Published online by Cambridge University Press: 09 May 2023
António Lobo Antunes's 1979 novel Os Cus de Judas was not the first colonial war novel to appear after Portugal's 1974 democratic revolution abolished censorship, allowing for the publication of such narratives. But its striking literary quality drew attention to those war novels as a recognisable sub-genre within contemporary Portuguese fiction, which the appearance of later works has consolidated.
Os Cus de Judas is set in 1979, but extensive flashbacks return us to the war in eastern and northern Angola in 1971–72. The narrator, a conscripted surgeon attending to young soldiers, observes the suffering and the havoc war has inflicted on African society. For him, the war proves a definitive event, for on his return to Lisbon all his old perceptions of and beliefs in his society have been utterly subverted. Although he has returned physically unharmed (a fortune not shared by many of the soldiers initially in his medical care), his new understanding of politics and life has completely destroyed his capacity for social reintegration. After twenty-seven months on the war front, he now leads an alcoholic, maladjusted, isolated life, having divorced soon after his return from Angola and lost old friends, who now find him too morose for company. The whole novel is a monologue delivered first in a bar, then at the narrator's flat, addressed to a silent woman who first shares drinks with him and then his bed.
The main reason for the narrator's failure to readjust to social and family life is the brutal and absurd experience of war.
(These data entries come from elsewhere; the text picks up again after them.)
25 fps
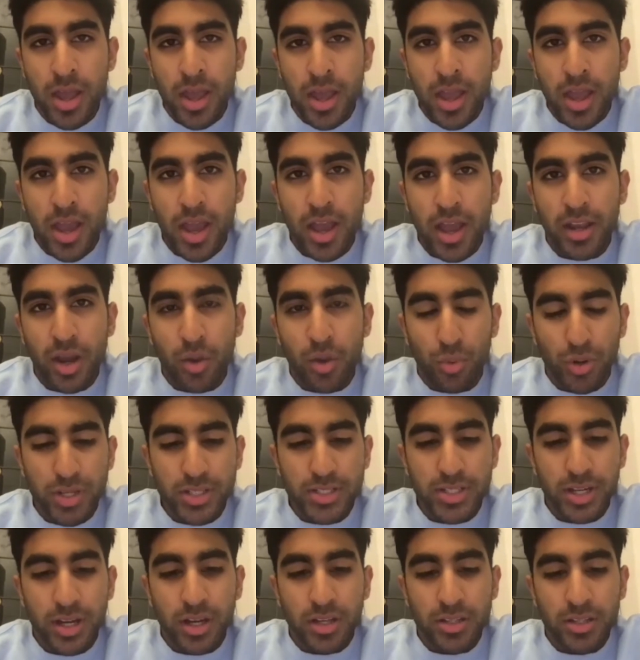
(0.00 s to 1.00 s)
And I wanted
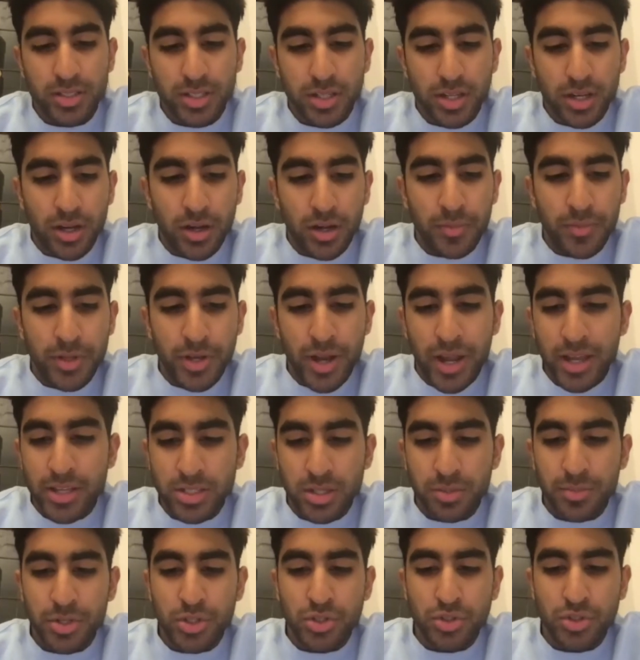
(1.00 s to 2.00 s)
to ask, as
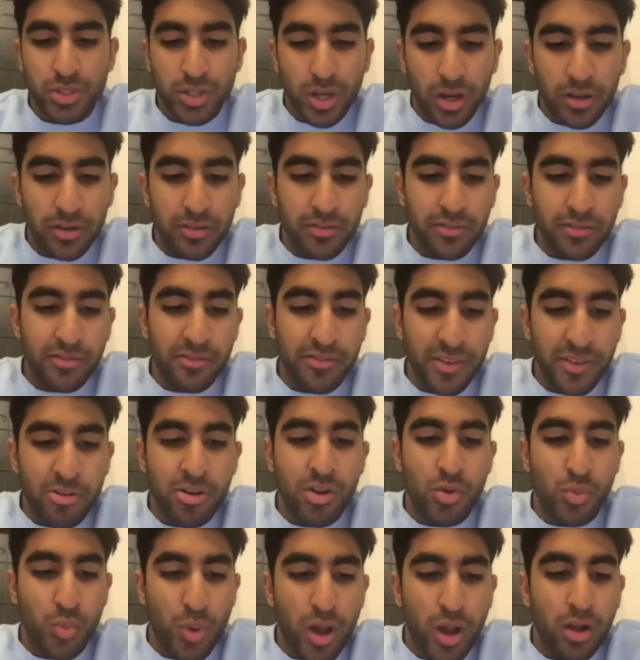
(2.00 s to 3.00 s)
someone who's done
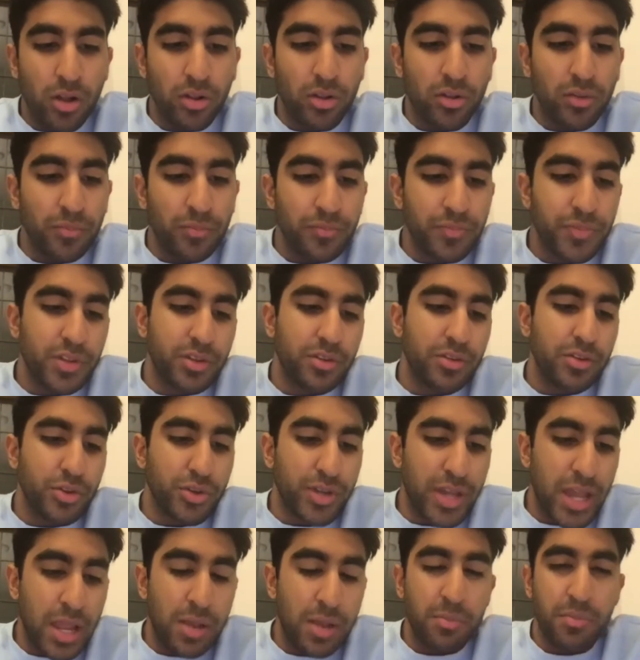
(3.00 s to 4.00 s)
very well,
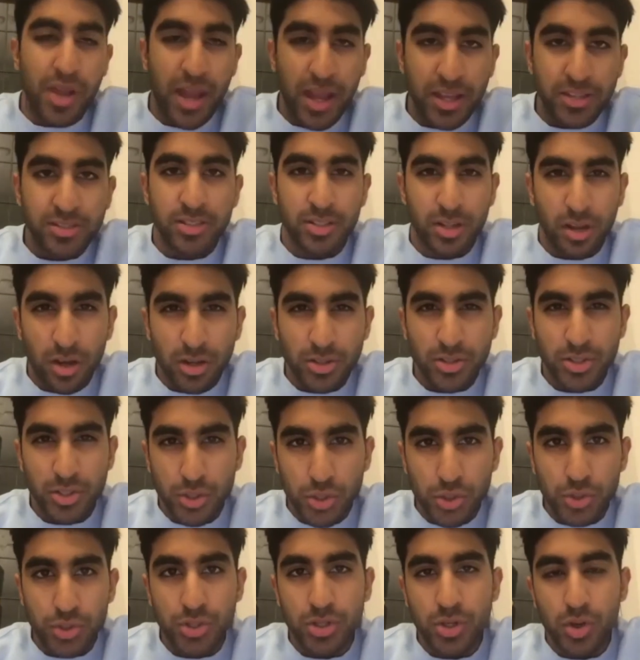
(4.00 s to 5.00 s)
came as an art
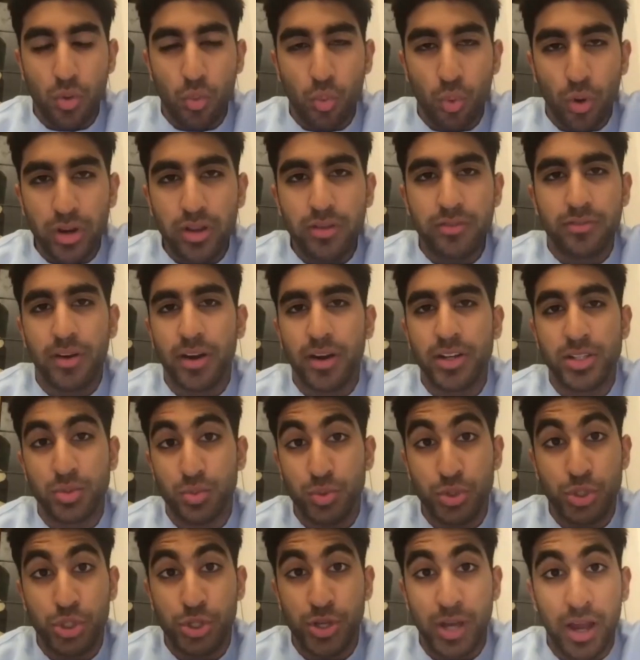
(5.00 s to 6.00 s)
student, what advice
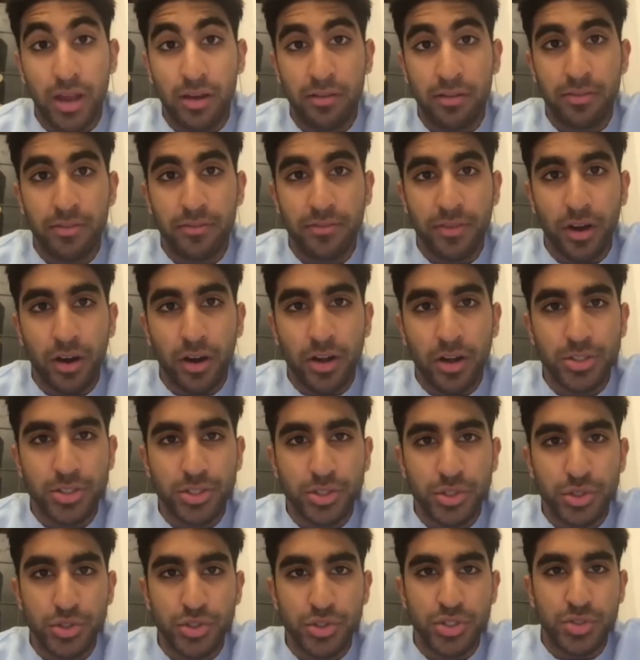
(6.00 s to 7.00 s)
would you have for art
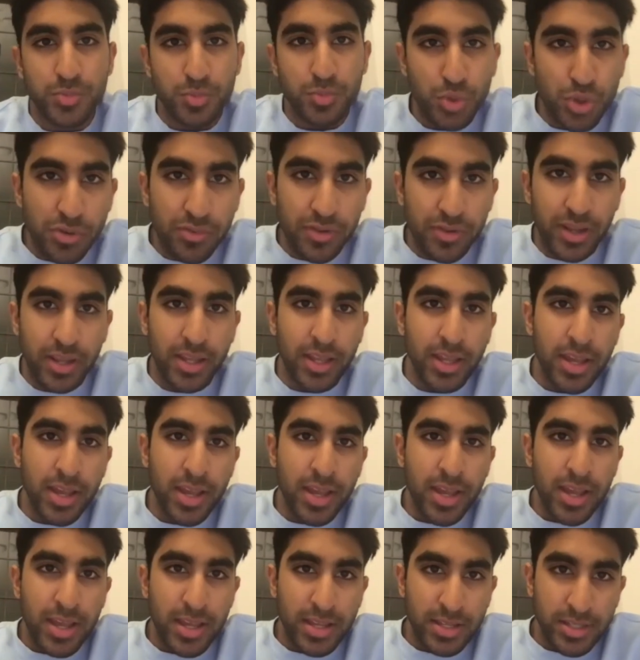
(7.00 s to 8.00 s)
students moving
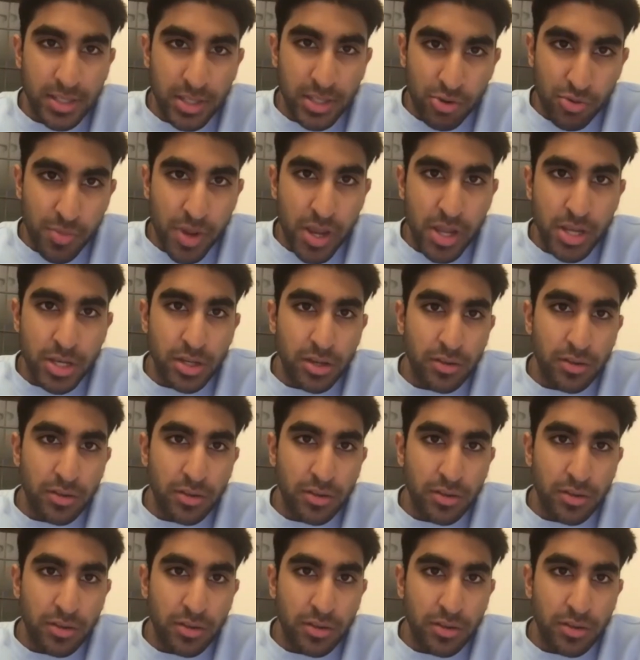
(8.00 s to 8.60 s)
into the remainder of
For the military surgeon serving not only his battalion but also other units dispersed in a vast circumference of enemy territory, the experience of death and mutilation becomes endlessly multiplied; and his professional eye recognises the signs of deep disturbances even in the lucky survivors of the surrounding carnage.
Set in Lisbon, the narrator's residence before and after his war service, the novel constantly contrasts different moments in his memory: his childhood and youth in the old, familiar milieu of the Lisbon of the 1950s and ‘60s; the shock of his immediately abhorrent encounter with the city of Luanda; and the trauma of his later posts in the war-torn Angolan interior.